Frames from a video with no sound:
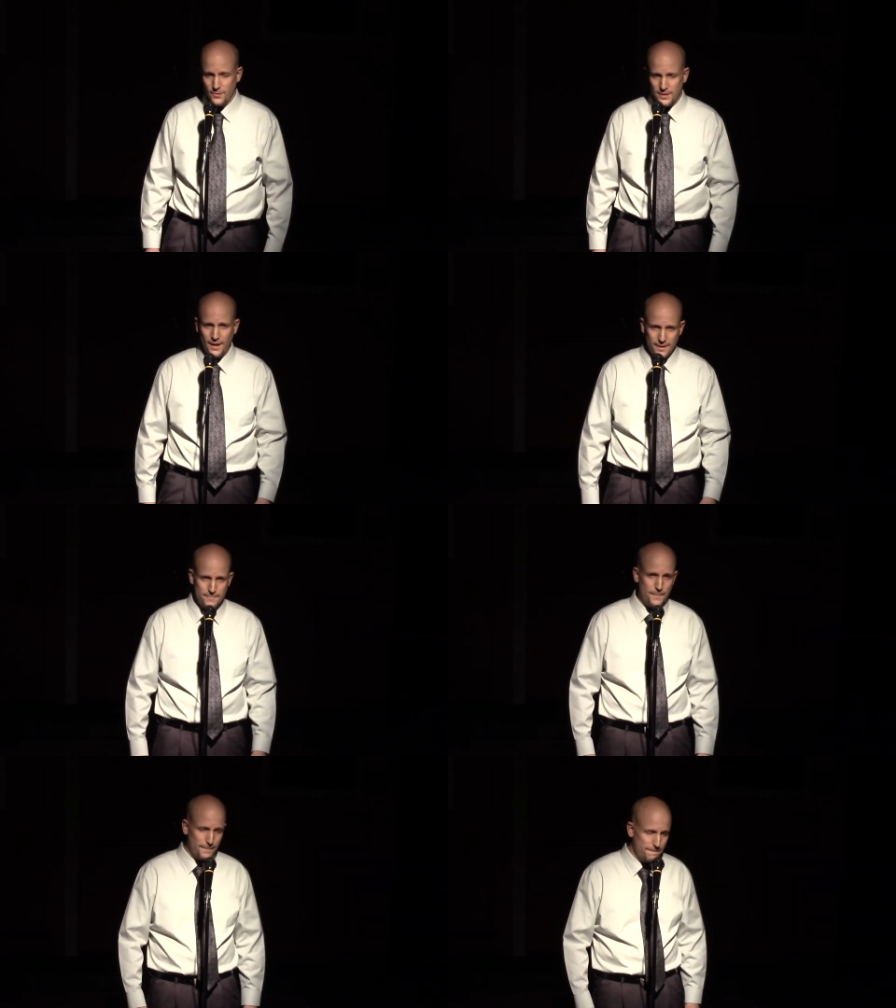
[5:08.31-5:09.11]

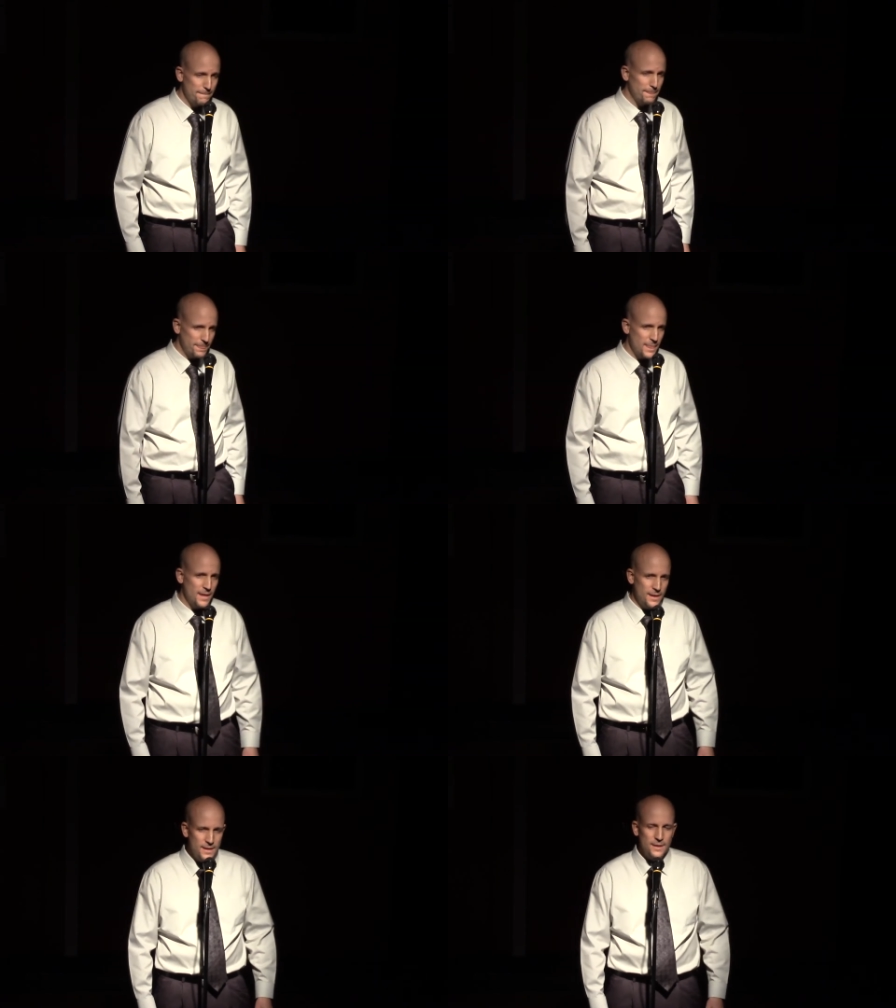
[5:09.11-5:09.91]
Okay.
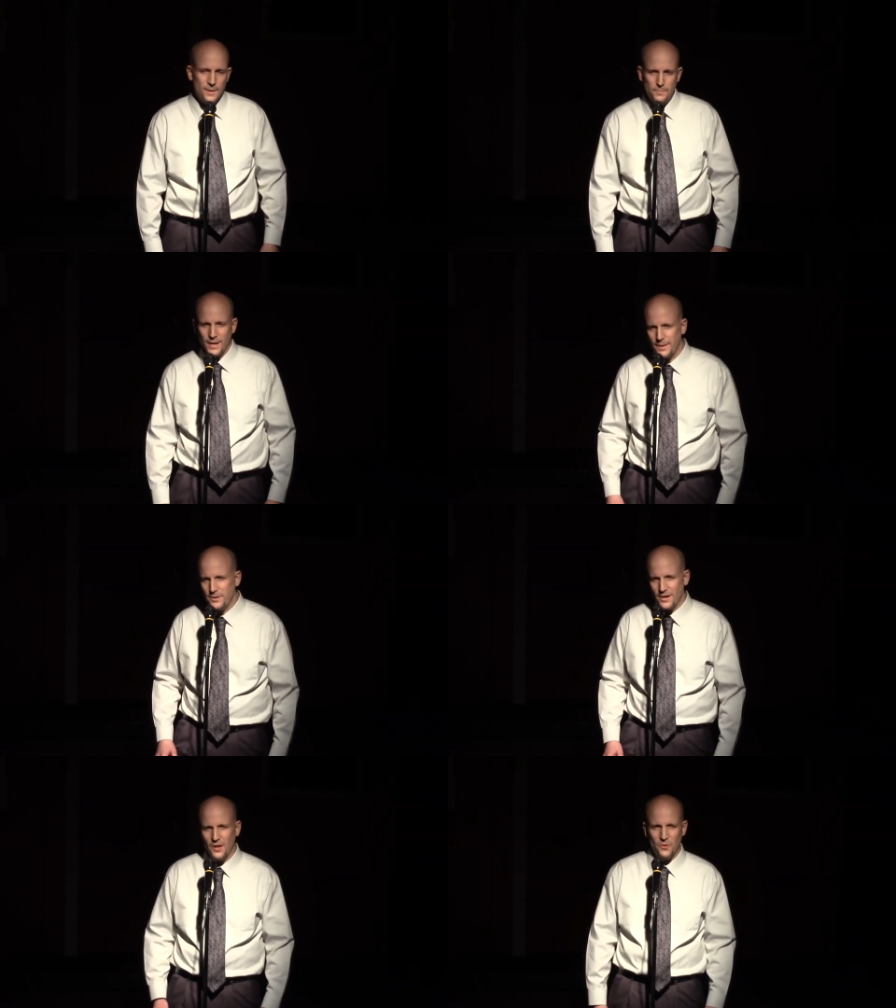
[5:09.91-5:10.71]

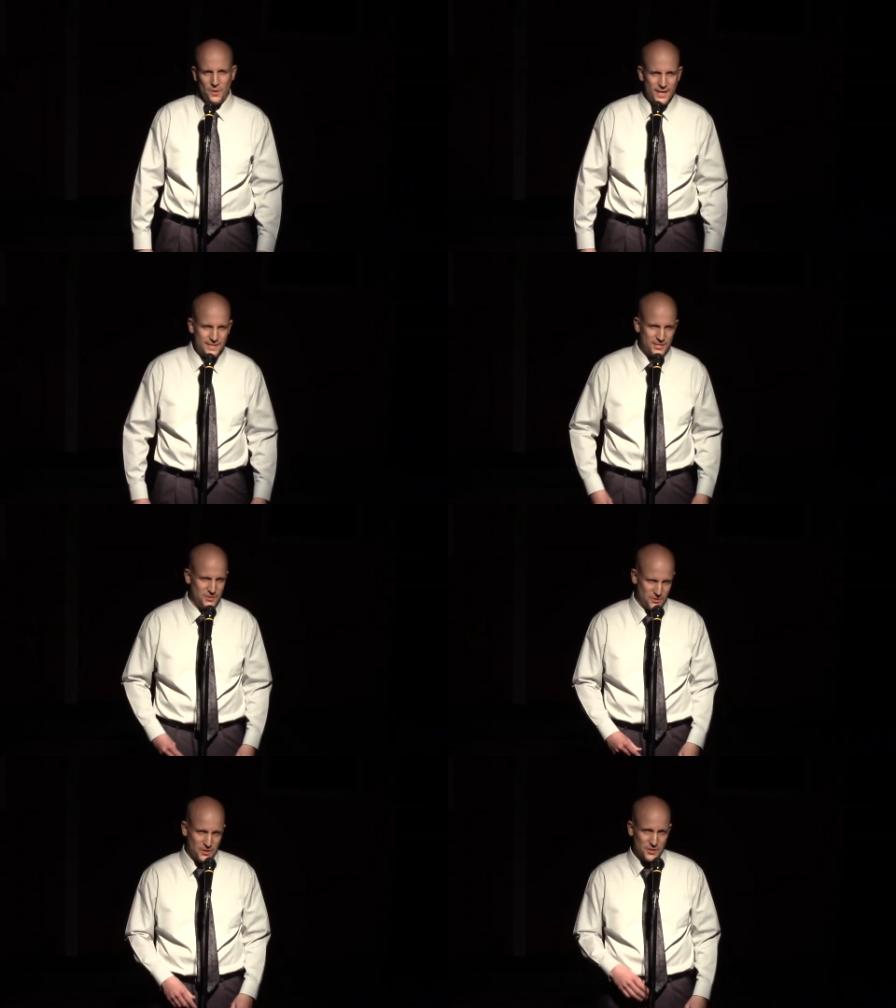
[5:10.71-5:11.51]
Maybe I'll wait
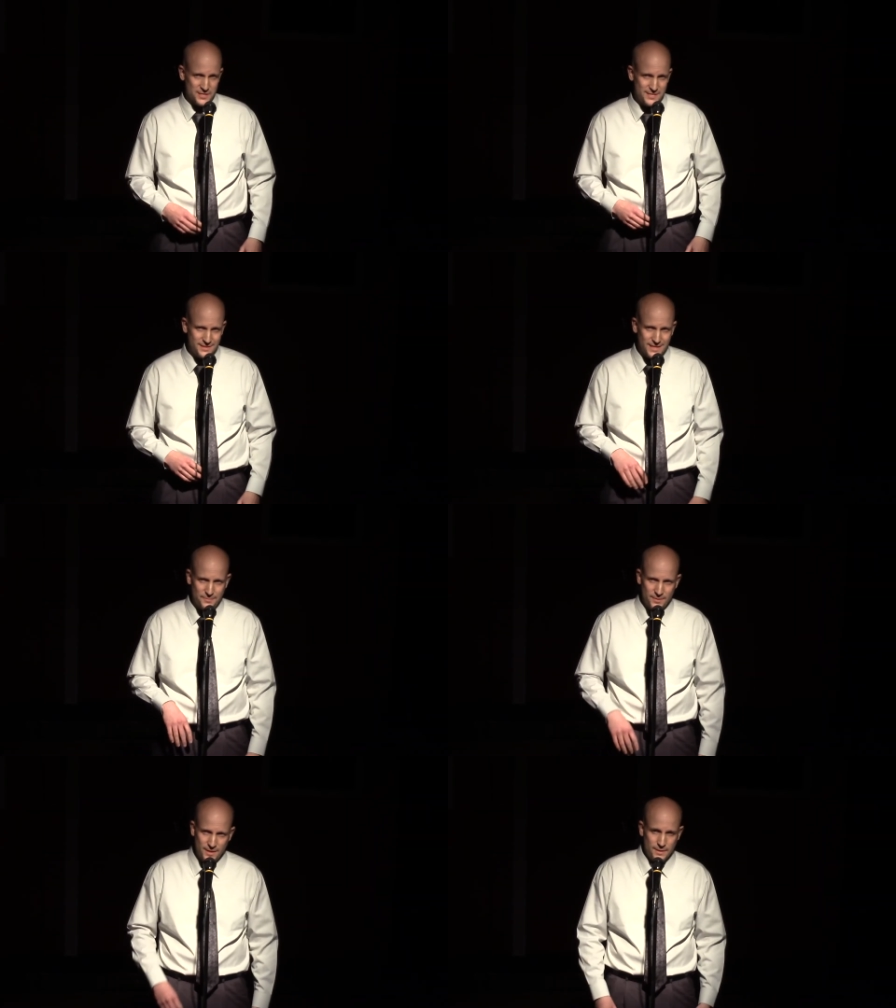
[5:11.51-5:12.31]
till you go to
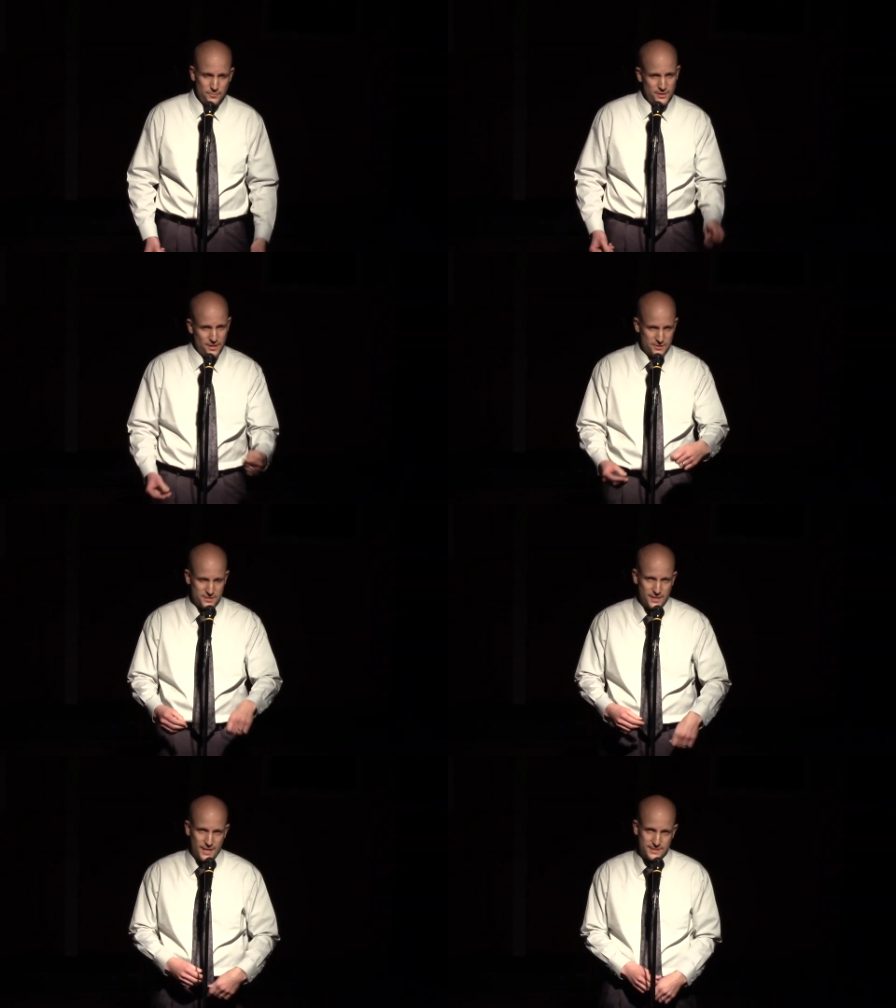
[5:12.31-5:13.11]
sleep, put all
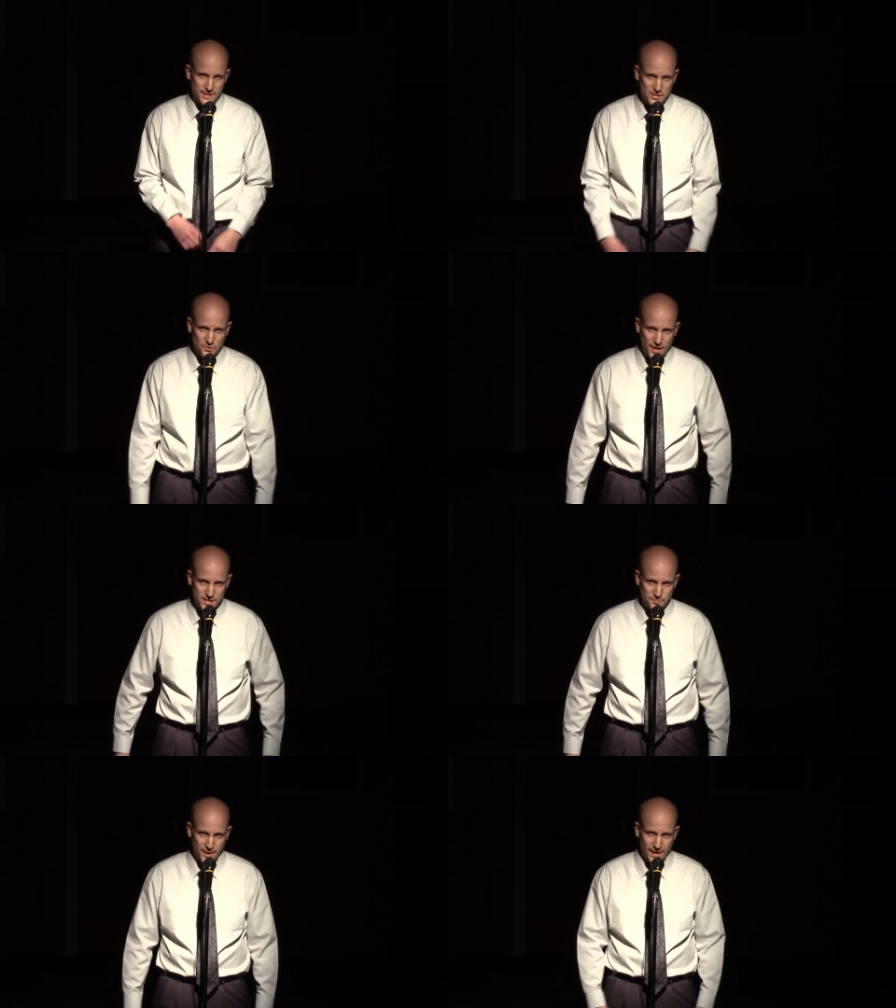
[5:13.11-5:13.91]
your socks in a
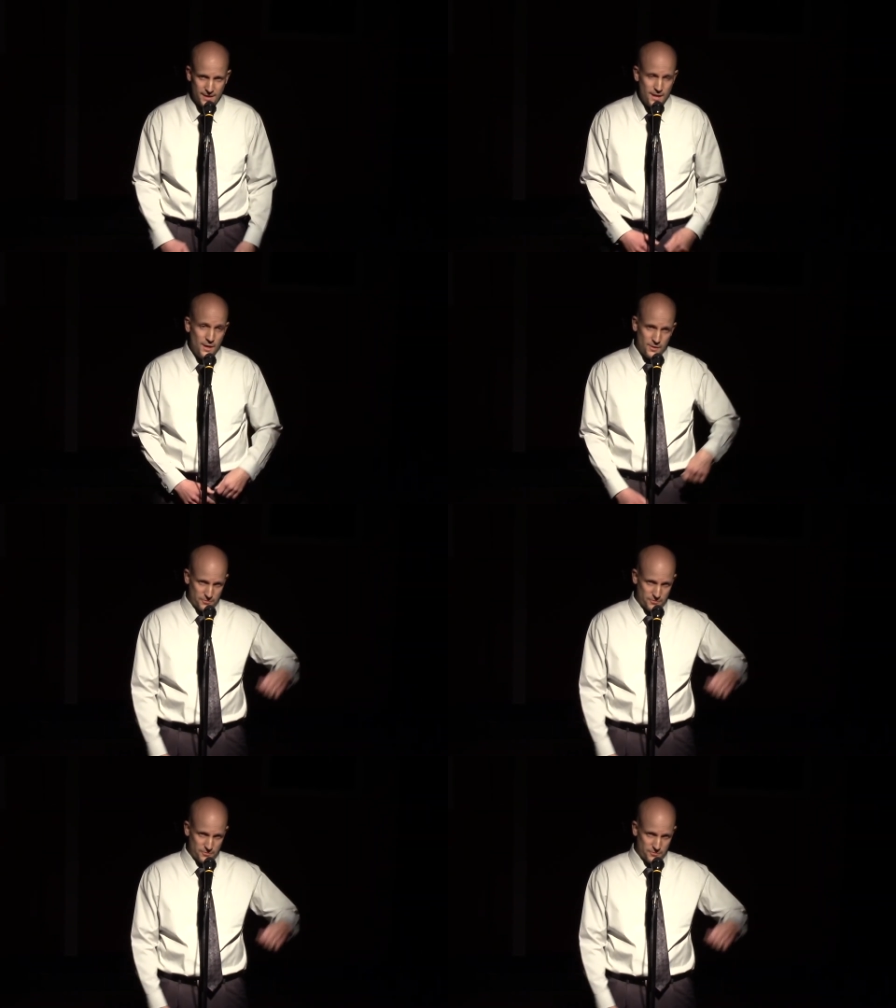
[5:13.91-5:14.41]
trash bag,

====

Exercise: Leave out the pictures, and retype exactly the lines from the one containing "[5:11.51-5:12.31]" through the final line of the data.

Task answer:
[5:11.51-5:12.31]
till you go to
[5:12.31-5:13.11]
sleep, put all
[5:13.11-5:13.91]
your socks in a
[5:13.91-5:14.41]
trash bag,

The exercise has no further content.